WORK TO BE COMPLETED: The answer is the full listing below, copied exactly, with its pictures omitted.

Start of RECORDS PROVIDED

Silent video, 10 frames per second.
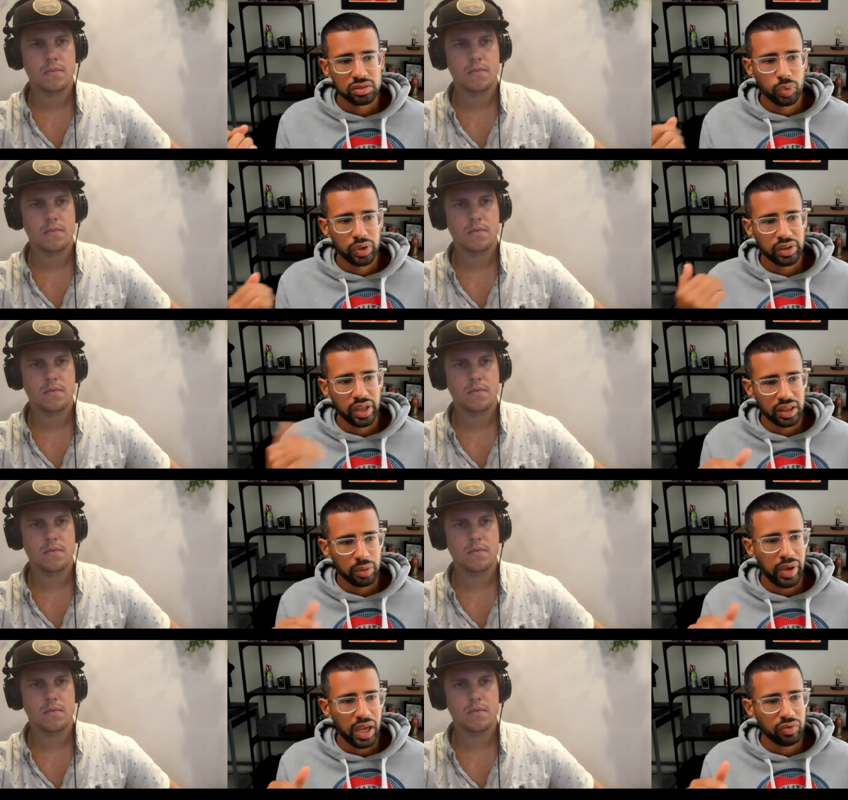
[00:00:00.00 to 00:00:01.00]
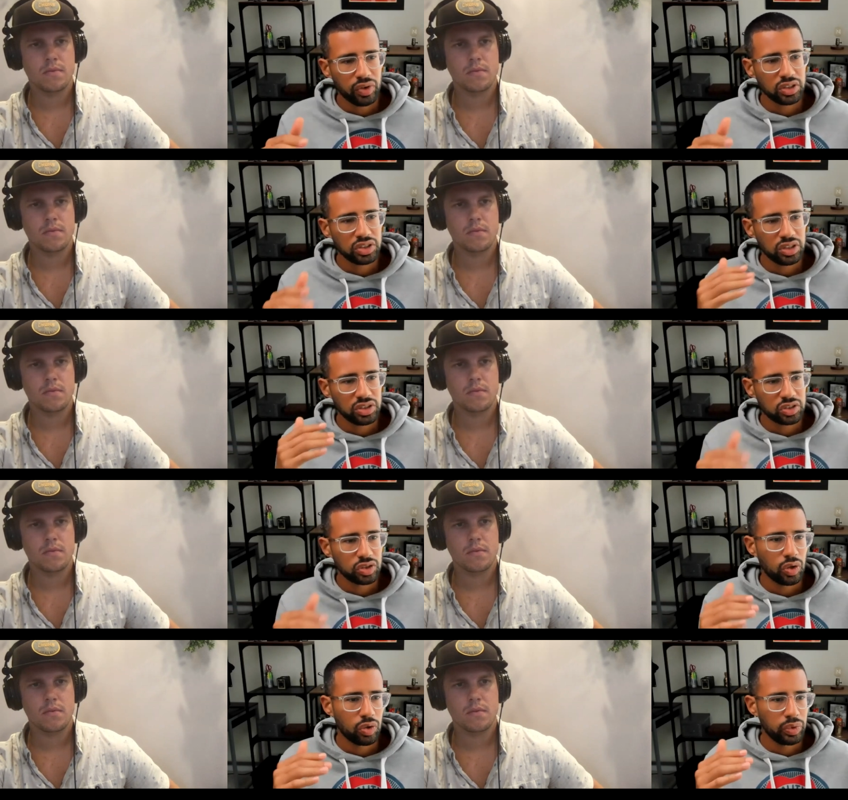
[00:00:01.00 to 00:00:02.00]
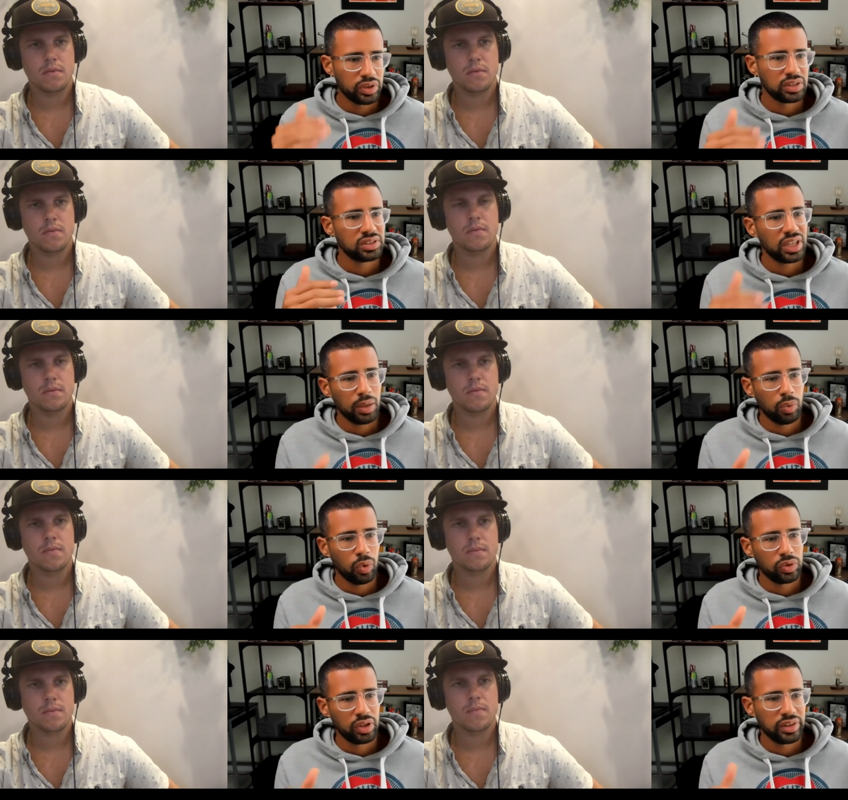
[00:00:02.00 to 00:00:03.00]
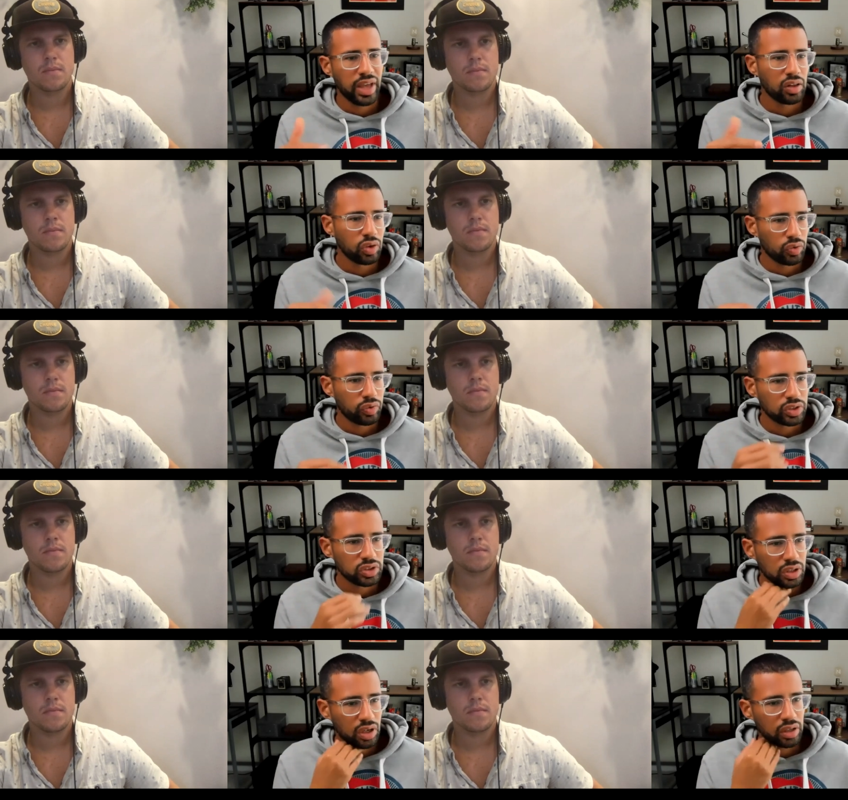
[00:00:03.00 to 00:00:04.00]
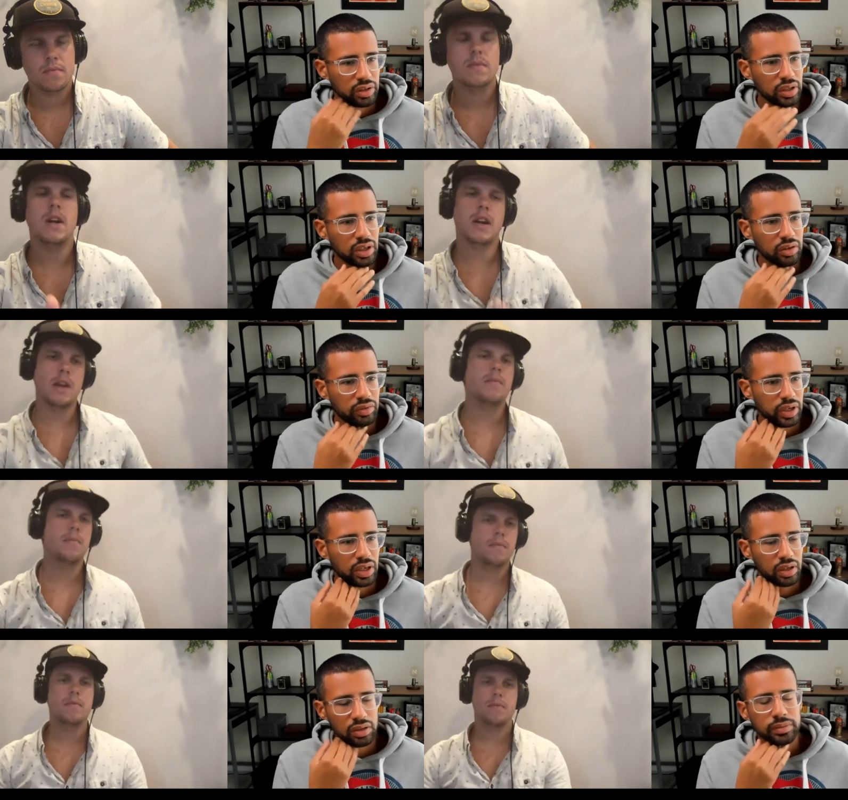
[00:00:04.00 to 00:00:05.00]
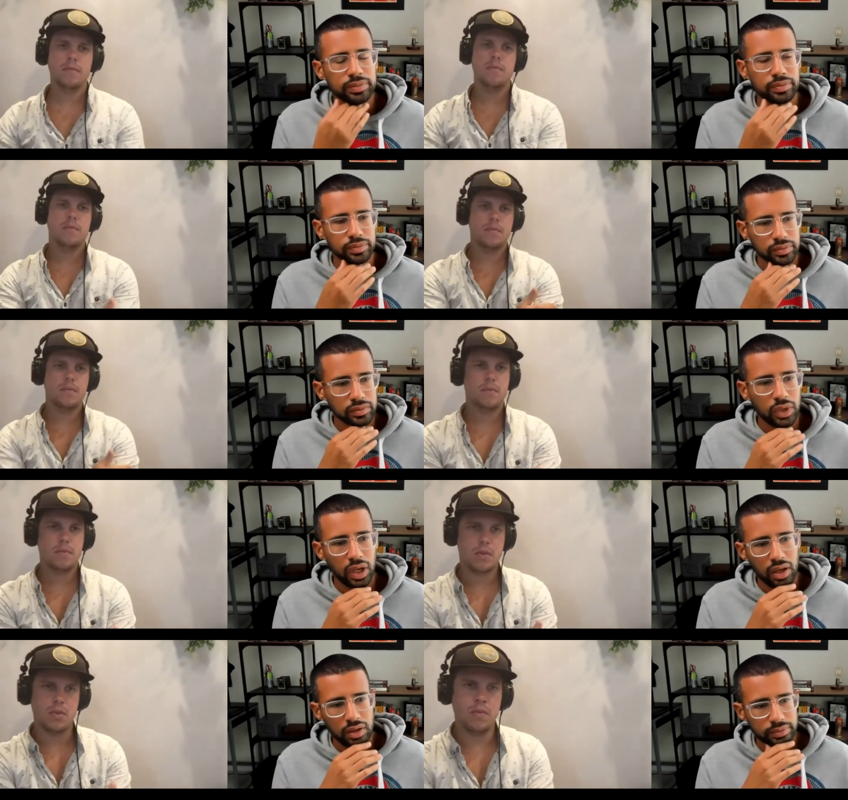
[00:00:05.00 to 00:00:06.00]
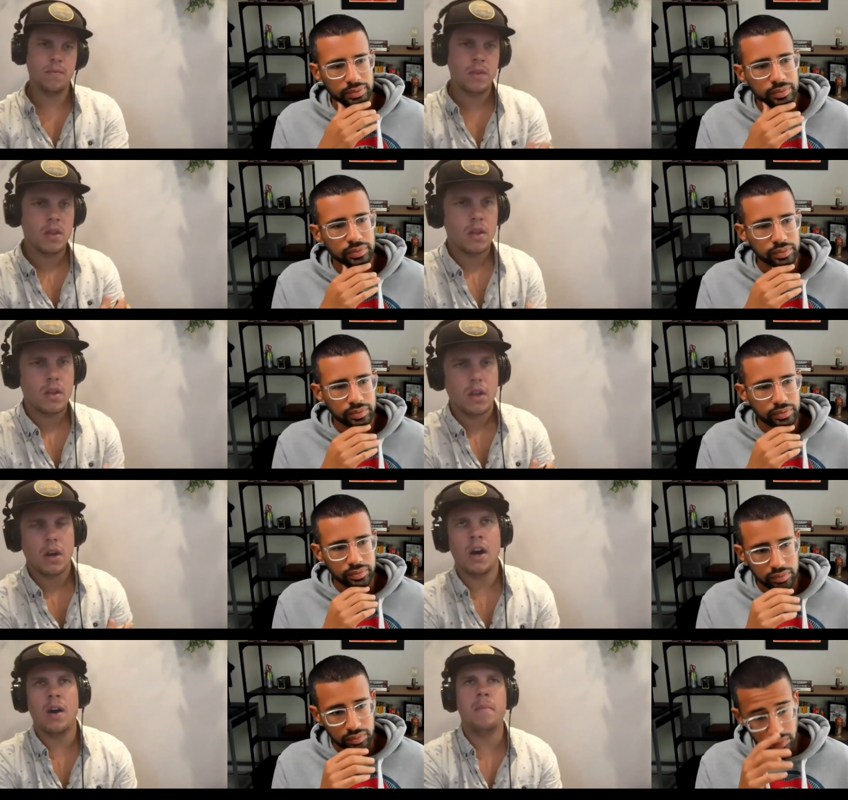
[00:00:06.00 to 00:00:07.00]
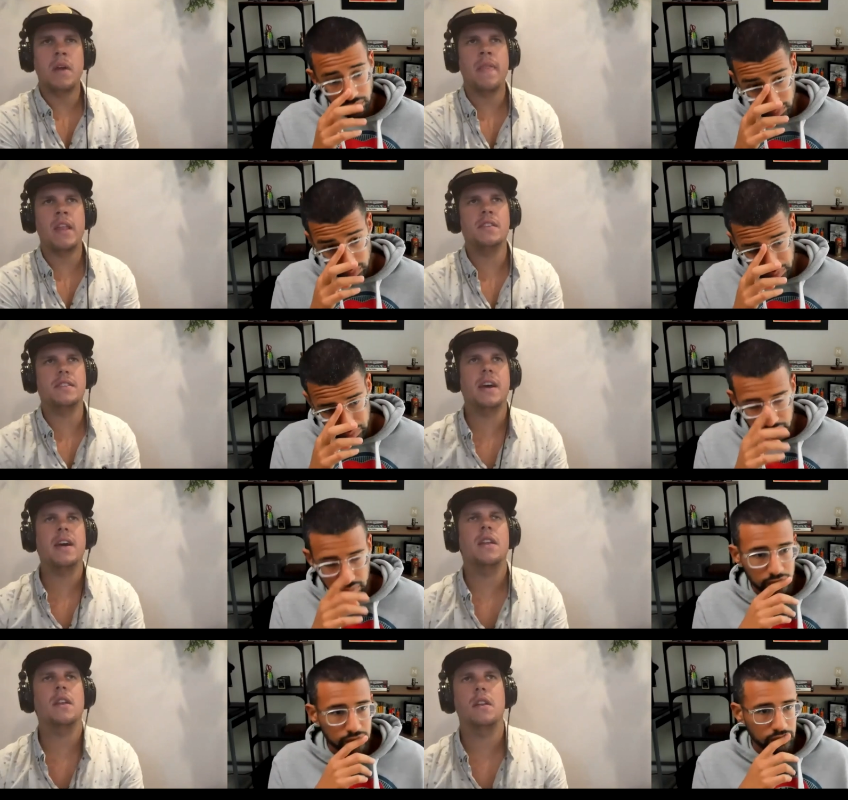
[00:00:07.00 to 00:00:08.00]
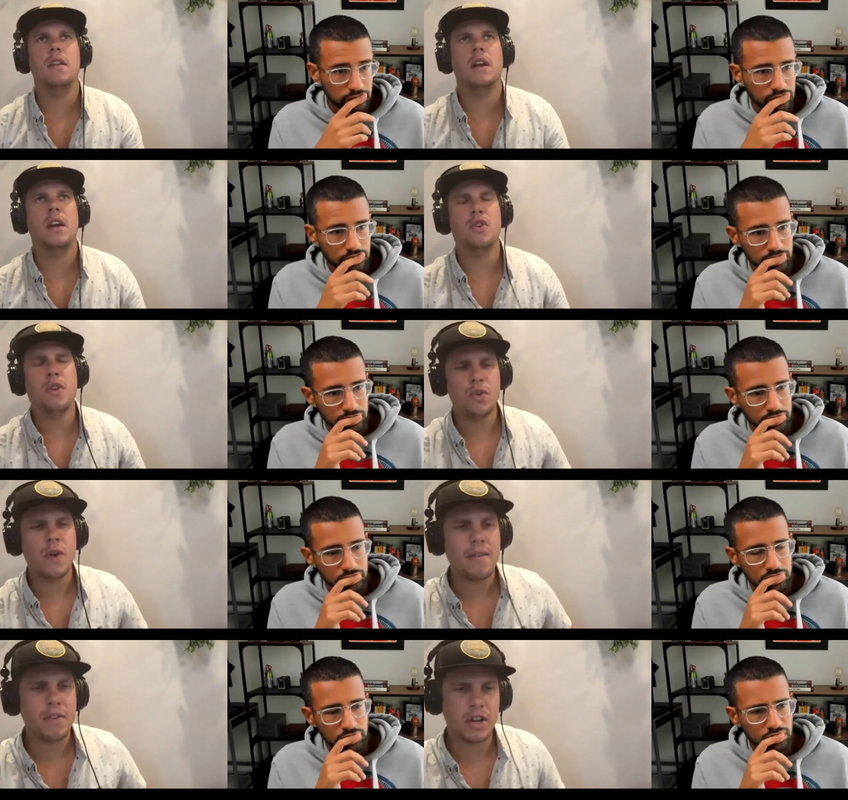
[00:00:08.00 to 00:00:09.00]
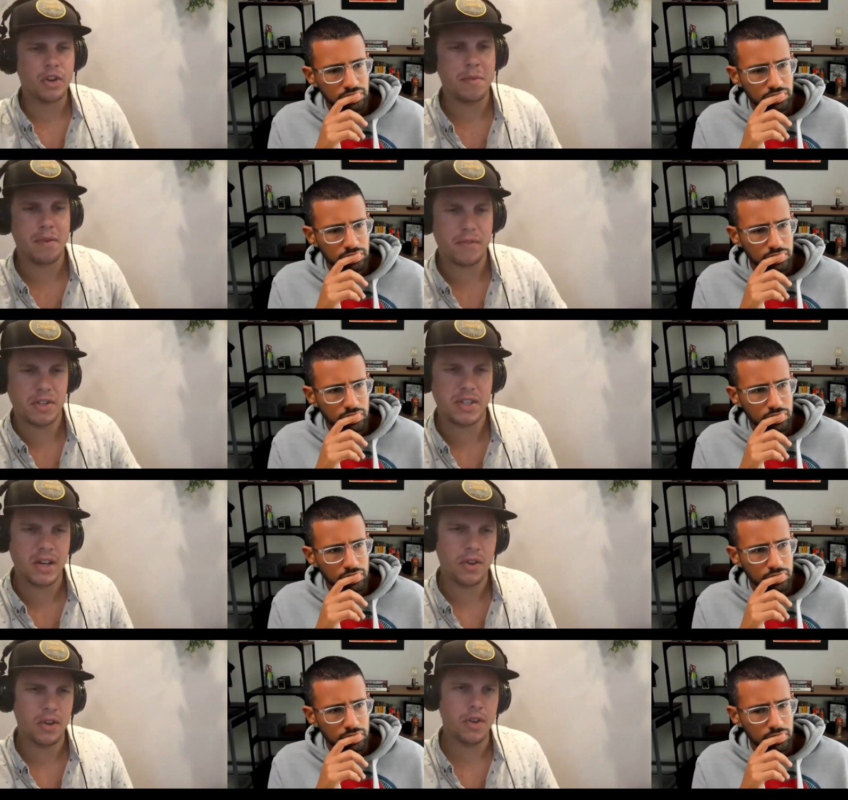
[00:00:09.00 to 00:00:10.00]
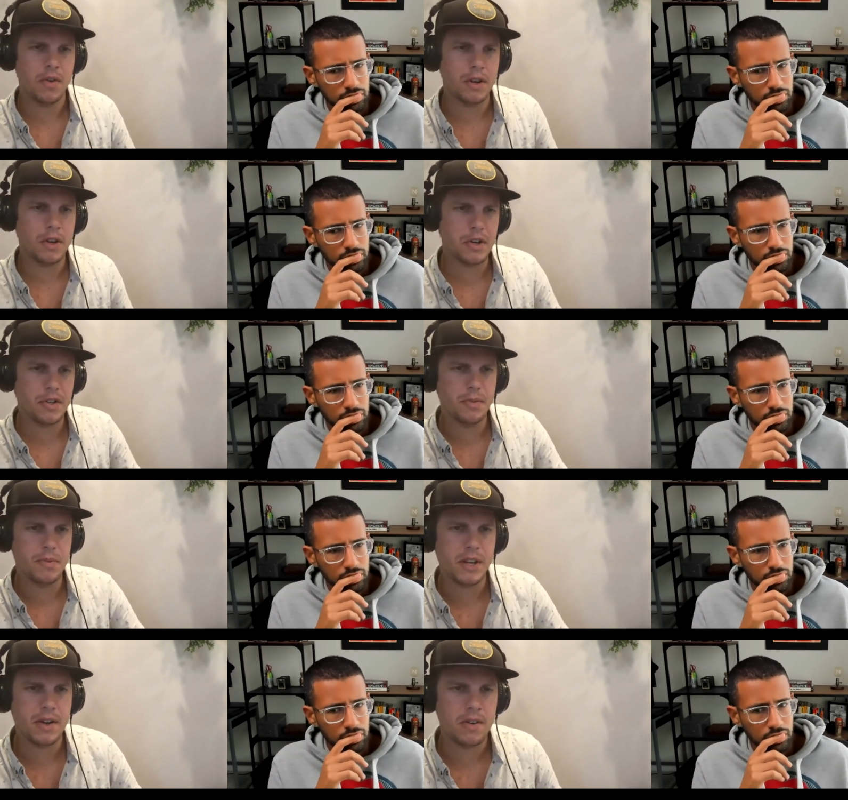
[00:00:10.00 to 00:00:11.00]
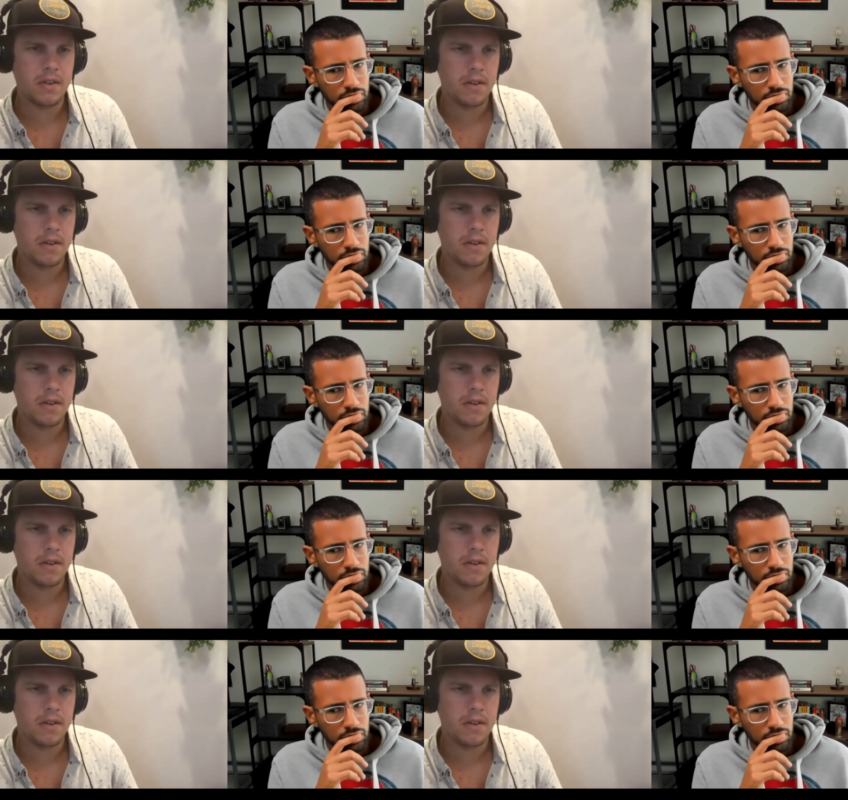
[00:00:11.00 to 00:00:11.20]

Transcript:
Speaker 1: with like the paid version. So we disable the download version on the. Okay. Yeah.
Speaker 2: Cool. Um, and then is that you, you have an agreement for sale, don't you, on your YouTube channel?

End of RECORDS PROVIDED

OUTPUT:
Silent video, 10 frames per second.
[00:00:00.00 to 00:00:01.00]
[00:00:01.00 to 00:00:02.00]
[00:00:02.00 to 00:00:03.00]
[00:00:03.00 to 00:00:04.00]
[00:00:04.00 to 00:00:05.00]
[00:00:05.00 to 00:00:06.00]
[00:00:06.00 to 00:00:07.00]
[00:00:07.00 to 00:00:08.00]
[00:00:08.00 to 00:00:09.00]
[00:00:09.00 to 00:00:10.00]
[00:00:10.00 to 00:00:11.00]
[00:00:11.00 to 00:00:11.20]

Transcript:
Speaker 1: with like the paid version. So we disable the download version on the. Okay. Yeah.
Speaker 2: Cool. Um, and then is that you, you have an agreement for sale, don't you, on your YouTube channel?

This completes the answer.